# Dai reaches at 71000 posts.. Wooowwww



## Mars30 (Feb 23, 2010)

Congrats sir dai.. that's a lot lot lot of posts 

:beerchug:


----------



## Basementgeek (Feb 7, 2005)

Very impressive, thanks for all you do.

BG


----------



## Glaswegian (Sep 16, 2005)

Wow - great work dai!


----------



## Old Rich (May 31, 2007)

Incredible!!!


----------



## loda117 (Aug 6, 2010)

Congrats keep up the good work


----------



## WereBo (Apr 5, 2008)

Well done indeed Dai, are you sure you haven't cloned yourself? :grin:


----------



## GZ (Jan 31, 2010)

ray:


----------



## 2xg (Aug 5, 2009)

Thanks for all your help dai.


----------



## Corday (Mar 3, 2010)

71,000, unbelievable. Way to go Dai


----------



## zuluclayman (Dec 16, 2005)

wow - well done dai!


----------



## oscer1 (Jan 27, 2010)

excellent job, way to go


----------



## Redeye3323 (Sep 20, 2009)

Congrats Dai

If only we were given a pound for each post, Dai would be able to afford a whole house by now xD


----------



## WereBo (Apr 5, 2008)

Redeye3323 said:


> Congrats Dai
> 
> If only we were given a pound for each post, Dai would be able to afford a whole house by now xD


At today's housing-prices? - More like a shed for the back garden.... :grin:


----------



## jcgriff2 (Sep 30, 2007)

Simply incredible, dai.

Congratulations!

John

`


----------



## dai (Jul 2, 2004)

thanks


----------



## JohnthePilot (Mar 30, 2006)

Congratulations Dai.


----------



## Amd_Man (Jan 27, 2009)

Congratulations Dai. That's alot of posts!


----------



## joeten (Dec 4, 2008)

Congratulations dai the number alone makes me tired


----------



## Mars30 (Feb 23, 2010)

joeten said:


> Congratulations dai the number alone makes me tired


just swap 1 and 7 in your post count and you will be ahead of dai :biggrinje


----------



## Ninjaboi (Dec 27, 2010)

I'm starting to worry that he will fly past 100,000 by the end of next year :biggrinje.

Nice going Dai!


----------



## v-six (Sep 12, 2004)

Congrats.

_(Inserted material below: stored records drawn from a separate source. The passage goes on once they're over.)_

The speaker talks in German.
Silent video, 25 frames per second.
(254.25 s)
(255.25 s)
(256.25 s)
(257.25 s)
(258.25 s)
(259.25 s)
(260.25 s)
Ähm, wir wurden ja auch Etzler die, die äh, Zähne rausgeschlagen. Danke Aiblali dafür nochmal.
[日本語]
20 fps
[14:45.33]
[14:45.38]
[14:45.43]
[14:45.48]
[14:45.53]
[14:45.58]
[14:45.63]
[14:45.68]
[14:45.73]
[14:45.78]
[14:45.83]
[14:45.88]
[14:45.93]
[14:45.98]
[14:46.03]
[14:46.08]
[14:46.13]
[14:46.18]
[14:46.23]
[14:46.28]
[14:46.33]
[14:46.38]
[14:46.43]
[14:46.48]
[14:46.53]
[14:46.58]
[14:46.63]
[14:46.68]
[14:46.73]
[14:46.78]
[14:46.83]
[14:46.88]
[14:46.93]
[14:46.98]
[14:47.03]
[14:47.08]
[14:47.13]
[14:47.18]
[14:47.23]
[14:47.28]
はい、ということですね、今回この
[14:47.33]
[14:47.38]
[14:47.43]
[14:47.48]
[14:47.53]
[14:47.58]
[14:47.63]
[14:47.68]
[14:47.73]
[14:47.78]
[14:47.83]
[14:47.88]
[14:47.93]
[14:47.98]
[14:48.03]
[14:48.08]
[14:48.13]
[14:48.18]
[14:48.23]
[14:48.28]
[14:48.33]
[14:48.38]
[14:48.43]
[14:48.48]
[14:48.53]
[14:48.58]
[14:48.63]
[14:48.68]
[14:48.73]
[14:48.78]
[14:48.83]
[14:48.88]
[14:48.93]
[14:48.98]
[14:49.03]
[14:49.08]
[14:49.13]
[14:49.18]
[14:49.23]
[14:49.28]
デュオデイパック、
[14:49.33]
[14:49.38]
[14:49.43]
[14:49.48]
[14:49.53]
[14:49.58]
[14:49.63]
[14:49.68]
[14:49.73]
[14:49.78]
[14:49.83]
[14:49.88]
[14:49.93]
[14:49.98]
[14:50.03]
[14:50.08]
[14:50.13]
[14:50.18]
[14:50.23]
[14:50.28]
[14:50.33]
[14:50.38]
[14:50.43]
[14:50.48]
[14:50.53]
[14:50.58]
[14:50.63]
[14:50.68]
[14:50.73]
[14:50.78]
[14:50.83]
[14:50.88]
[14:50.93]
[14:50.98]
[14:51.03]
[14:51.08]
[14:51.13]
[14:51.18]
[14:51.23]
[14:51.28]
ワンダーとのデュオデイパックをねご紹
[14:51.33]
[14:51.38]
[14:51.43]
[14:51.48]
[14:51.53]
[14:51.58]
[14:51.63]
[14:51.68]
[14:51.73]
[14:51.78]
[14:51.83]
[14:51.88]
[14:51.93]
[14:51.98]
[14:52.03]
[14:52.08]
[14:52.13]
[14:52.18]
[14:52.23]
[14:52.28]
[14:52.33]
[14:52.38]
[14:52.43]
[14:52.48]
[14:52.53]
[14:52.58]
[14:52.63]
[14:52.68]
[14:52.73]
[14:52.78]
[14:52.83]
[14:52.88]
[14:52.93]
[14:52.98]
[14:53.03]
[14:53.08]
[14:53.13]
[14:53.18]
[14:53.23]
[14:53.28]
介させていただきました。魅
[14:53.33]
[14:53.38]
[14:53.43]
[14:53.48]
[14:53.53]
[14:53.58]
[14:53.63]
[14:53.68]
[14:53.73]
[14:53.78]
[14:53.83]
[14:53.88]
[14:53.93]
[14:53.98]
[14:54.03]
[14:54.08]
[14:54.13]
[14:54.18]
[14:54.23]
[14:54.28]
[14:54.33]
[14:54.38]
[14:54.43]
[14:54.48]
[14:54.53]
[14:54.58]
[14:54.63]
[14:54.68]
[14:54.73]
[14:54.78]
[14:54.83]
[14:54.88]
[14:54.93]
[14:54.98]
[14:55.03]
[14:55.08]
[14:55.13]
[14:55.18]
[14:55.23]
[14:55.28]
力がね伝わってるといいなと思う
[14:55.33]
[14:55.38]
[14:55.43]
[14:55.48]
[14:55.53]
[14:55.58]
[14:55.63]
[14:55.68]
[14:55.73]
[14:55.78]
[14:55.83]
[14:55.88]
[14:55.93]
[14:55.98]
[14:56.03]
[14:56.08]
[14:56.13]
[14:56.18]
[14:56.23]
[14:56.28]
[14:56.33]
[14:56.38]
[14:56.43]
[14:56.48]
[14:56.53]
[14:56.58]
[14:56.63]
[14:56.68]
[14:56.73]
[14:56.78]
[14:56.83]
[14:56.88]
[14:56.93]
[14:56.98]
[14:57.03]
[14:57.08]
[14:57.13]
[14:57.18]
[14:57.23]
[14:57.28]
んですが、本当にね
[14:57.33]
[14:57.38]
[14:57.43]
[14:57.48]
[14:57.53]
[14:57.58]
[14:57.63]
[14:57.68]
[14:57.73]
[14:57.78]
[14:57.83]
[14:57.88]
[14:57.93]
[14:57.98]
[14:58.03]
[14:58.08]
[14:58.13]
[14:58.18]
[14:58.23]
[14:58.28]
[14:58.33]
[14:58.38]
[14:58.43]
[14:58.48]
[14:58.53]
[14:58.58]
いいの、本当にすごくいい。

I can't even count that high.


----------



## SABL (Jul 4, 2008)

Congratulations dai.......nice goin'!!


----------



## jenae (Jun 17, 2008)

Hi, truly remarkable, for a WA man, surely you rich miners have staff for this sort of thing.


----------



## dai (Jul 2, 2004)

you rich miners

unfortunately don't move in those circles

the ones i have met have viewpoints are as far opposite as you can get from mine


----------



## Go The Power (Mar 5, 2007)

Congratulations dai, keep up the great work!


----------